El diagnóstico bacteriológico es complejo por el procesamiento requerido de la muestra y demora hasta 60 días en obtener resultados. Otra característica a considerar es que requiere un proceso de decontaminación de la flora acompañante que puede condicionar el resultado, ya que depende de la relación entre la carga inicial de micobacterias viables, toxicidad del decontaminante y porcentaje de unidades formadoras de colonias (UFC) que sobreviven al proceso estimado en 14,2 %. (3) (4) Analizando las muestras por bacteriología y PCR directa de tejidos, ésta última permitió detectar falsos negativos al cultivo, que surgen principalmente de la decontaminación (método de Petroff). (3) (4)

La PCR es un método rápido, eficaz, simple y cada vez más utilizado, que permitiría la confirmación del diagnóstico en frigorífico, a partir de LCT, en forma rápida con altos niveles de especificidad y sensibilidad. Sería beneficiosa su aplicación en el marco de la certificación de predios libres de tuberculosis porcina

 

1. Corner, L.(2006). Role of wild animal populations in the epidemiology of tuberculosis in domestic animals: how to assess the risck.Vet Microbiol.25,112(2-4):303-12.

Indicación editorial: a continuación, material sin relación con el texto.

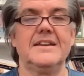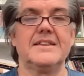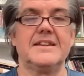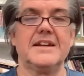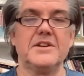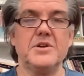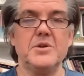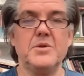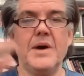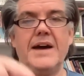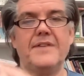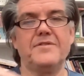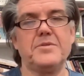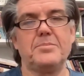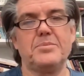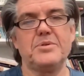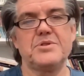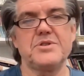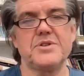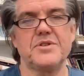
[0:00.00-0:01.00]
that you have to
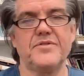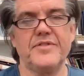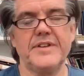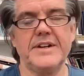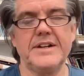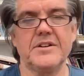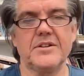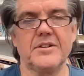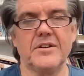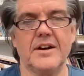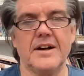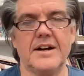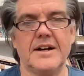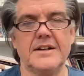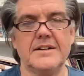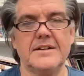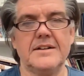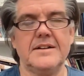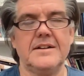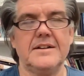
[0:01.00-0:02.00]
put your finger
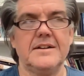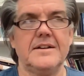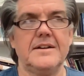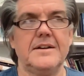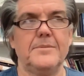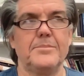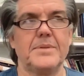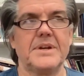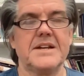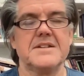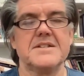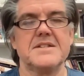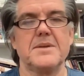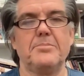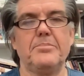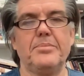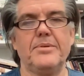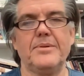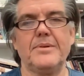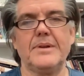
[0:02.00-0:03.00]
on, because the
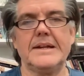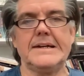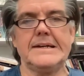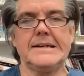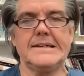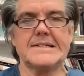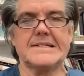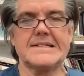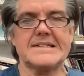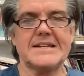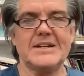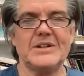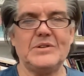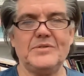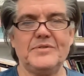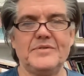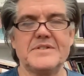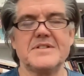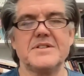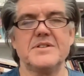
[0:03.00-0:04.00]
play
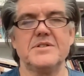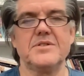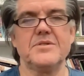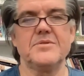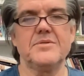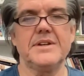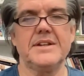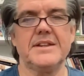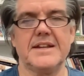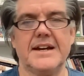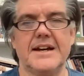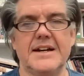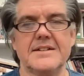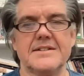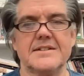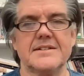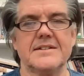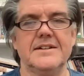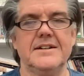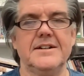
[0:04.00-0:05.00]
itself isn't doing
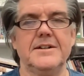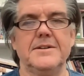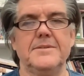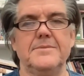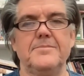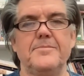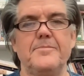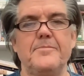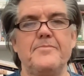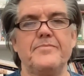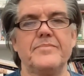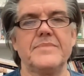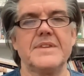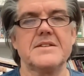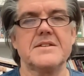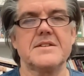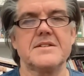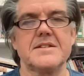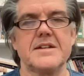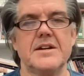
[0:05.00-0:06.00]
that
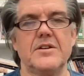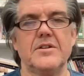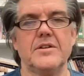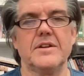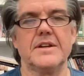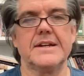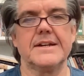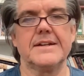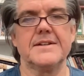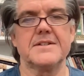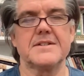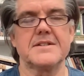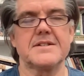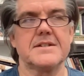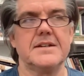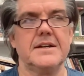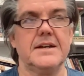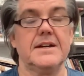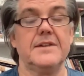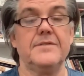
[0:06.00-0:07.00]
necessarily.
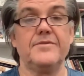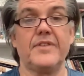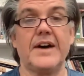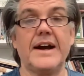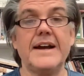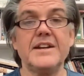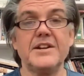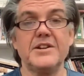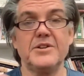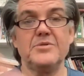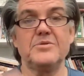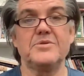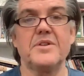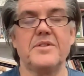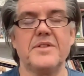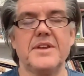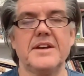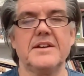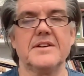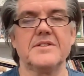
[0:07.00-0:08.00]
It's inviting you to
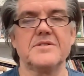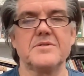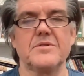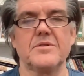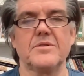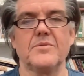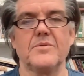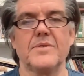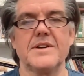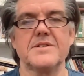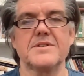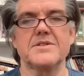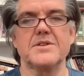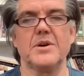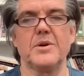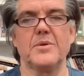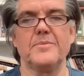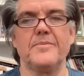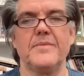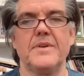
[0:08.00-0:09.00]
think in certain ways.
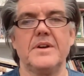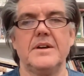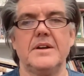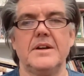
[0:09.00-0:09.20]
So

2. Radostits, O. Y col (1994). Vet. Med. 8ª edición. Ed. Baillière Tindall, Londres, Gran Bretaña.

3. Medeiros L y col. (2012). Comparison of decontamination methods for primary isolation of Mycobacterium bovis in paucibacillary bovine tissues. Lett Appl Microbiol. Mar;54(3):182-6. Epub 2011 Dec 21

4. Jorge C. y col. (2005).Manual de diagnóstico de Micobacterias de importancia en Medicina Veterinaria. 1ªedición. AAVLD. 5. Martínez Vivot, M. y col (1996).Inter-species transmission of Mycobacterium bovis in Argentina: molecular analysis. Tubercle Lung Dis. 77 (Suppl. 2):121.